Wann Geld die Welt regieren darf

... und wann nicht: Anmerkungen zur Berichterstattung zu den Wahlen in Nicaragua

Die Wiederwahl des nicaraguanischen Präsidenten Daniel Ortega hat seine Gegner offensichtlich hilflos gemacht. Unabhängig von der Glaubwürdigkeit des ehemaligen Revolutionärs als Linkspolitiker ist seine führende innenpolitische Rolle unbestritten. In internen Debatten zweifelten in Vorfeld des Urnengangs daher nicht einmal Vertreter des Europäischen Auswärtigen Dienstes an einem sauberen Ablauf der Wahlen.

Politische Widersacher verwickelten sich nach dem Wahlgang daher in konstruierter Kritik und Beckmesserei. Ähnlich wie in Venezuela bezogen sich europäischen und US-Medien auf die Kritik von Nichtregierungsorganisationen (NGO). Kaum hinterfragt wurde dabei, woher diese NGOs kommen oder an wessen finanziellem Tropf sie hängen. In deutschen Medien etwa fand die regierungskritische Gruppierung "Hagamos Democracia" Beachtung. Nicht informiert wurde darüber, dass diese NGO nach eigenen Angaben knapp ein Drittel ihrer Mittel von der US-Entwicklungshilfeagentur USAID erhält. Die USAID kam in den vergangenen Jahren mit mehreren progressiven Regierungen Lateinamerikas in Konflikt, weil sie deren Vorwürfen zufolge oppositionelle Strukturen finanziert hat.

In der Frankfurter Allgemeinen Zeitung indes griff der Lateinamerika-Autor Josef Oehrlein einen beliebten Vorwurf gegen Ortega auf. Dieser sei, so schreibt der in Buenos Aires ansässige Oehrlein, von Venezuelas Staatschef Hugo Chávez finanziert, denn "ohne die ideologische, und vor allem finanzielle Unterstützung seines Mentors und Gönners Hugo Chávez hätte er seine bisherige Amtszeit kaum bewältigen können". Belege dafür bleiben aus und auch bei der zweiten entsprechenden Behauptung bleibt Oehrlein vage: "Dem Vernehmen nach" verteile die Ehefrau Ortegas, Rosario Murillo, die Haushaltsmittel "und damit die Zuwendungen aus Venezuela, die von einer Privatfirma verwaltet werden". Genaue Infos bleiben aus, ebenso die Höhe der Zuwendungen.

Tatsächlich haben Venezuela und Nicaragua in den vergangenen Jahren die bilateralen Geschäftsbeziehungen ausgeweitet.
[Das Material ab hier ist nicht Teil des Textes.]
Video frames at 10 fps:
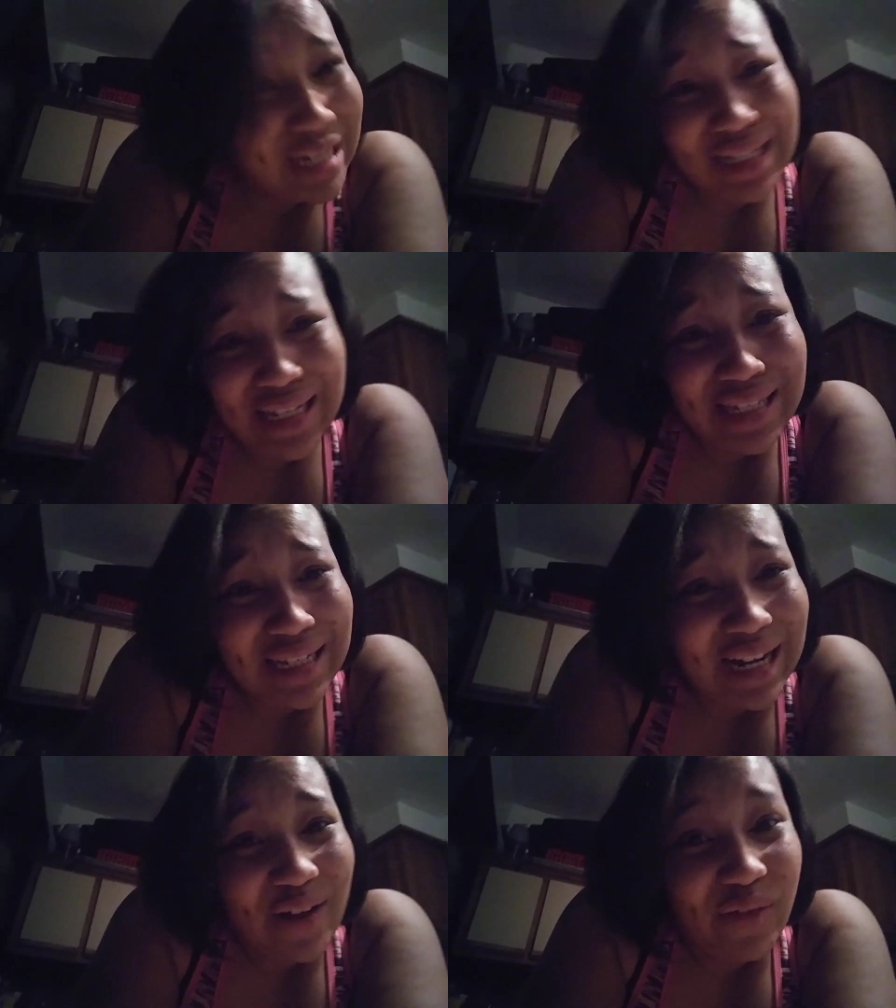just
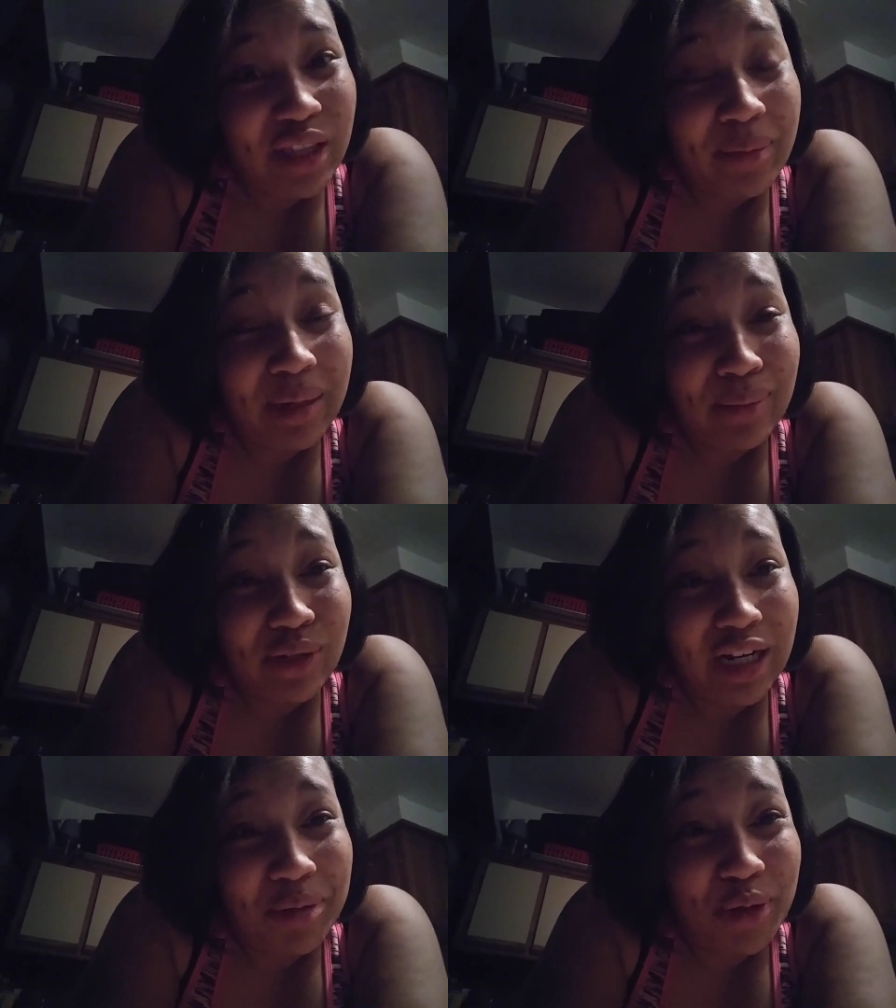look out for them. And I'm
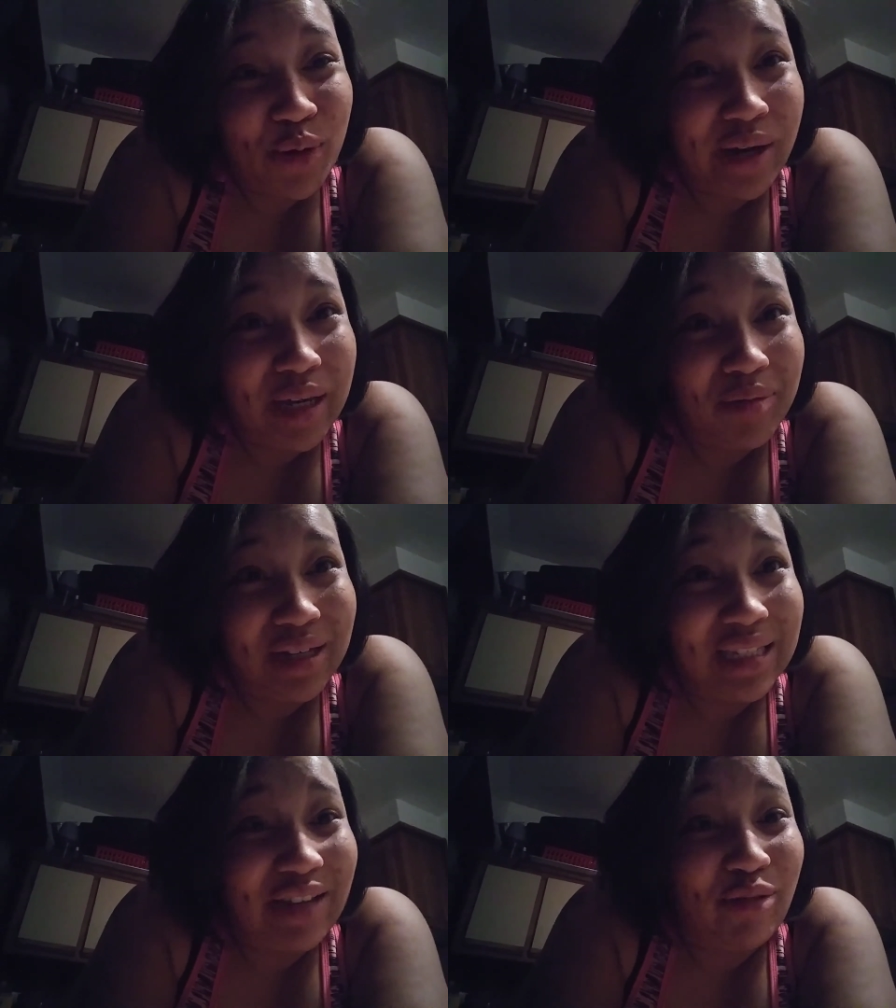trying to be quiet
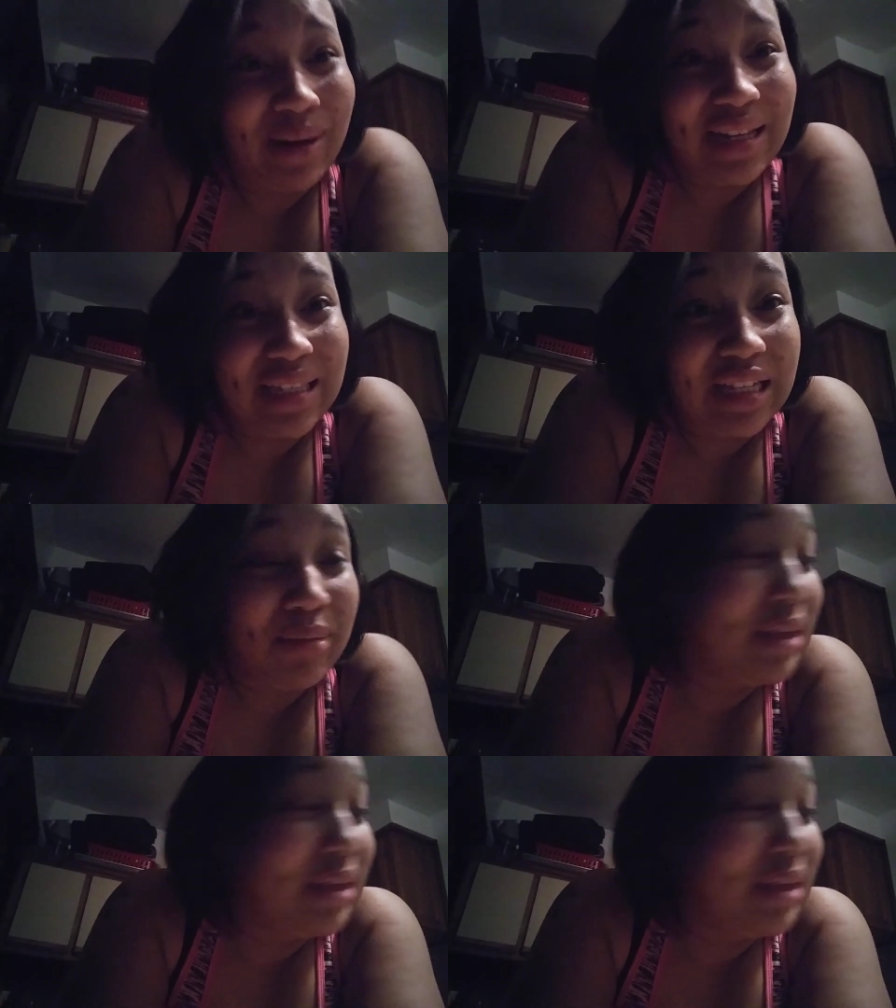because everybody's sleep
So profitiert das mittelamerikanische Land unter anderem von dem energiepolitischen Bündnis Petrocaribe, das die eigenen Ressourcen für die Entwicklung der Region einbinden soll. Dies als Versuch der politischen Einflussnahme auszulegen, ist schon kühn. Dabei gäbe es auf der rechten Seite genügend Beispiele für finanzielle Einflussnahme. Sie werden nicht nur von der FAZ jedoch weit weniger problematisiert:

  • Hans-Jürgen Beerfeltz, Staatssekretär im Bundesministerium für wirtschaftliche Zusammenarbeit und Entwicklung sowie Vertreter der Drei-Prozent-Partei FDP, sicherte der international umstrittenen De-facto-Regierung von Honduras Anfang des Jahres 47 Millionen Euro zu;
  • Der Kolumbien-Plan der USA fasste schon 2005 gut 3,7 Milliarden US-Dollar zur Unterstützung der Regierung, die Menschenrechtsverletzungen nahmen im Rahmen der folgenden Militarisierung massiv zu;
  • Der Klassiker: Unter US-Präsident John F. Kennedy wurde schon 1961 mit der sogenannten Allianz für den Fortschritt ein massives antikommunistischen Programm ins Leben gerufen, das über zehn Jahre hinweg 20 Milliarden US-Dollar nach Lateinamerika schleuste.

Solche bis heute angewandten Politikmethoden werden von der EU- und US-Presse kaum hinterfragt. Unterstützen sich lateinamerikanische Staaten aber gegenseitig, sind "Mentoren" und "Gönner" am Werk, die sich gegenseitig stützen. Schon dubios.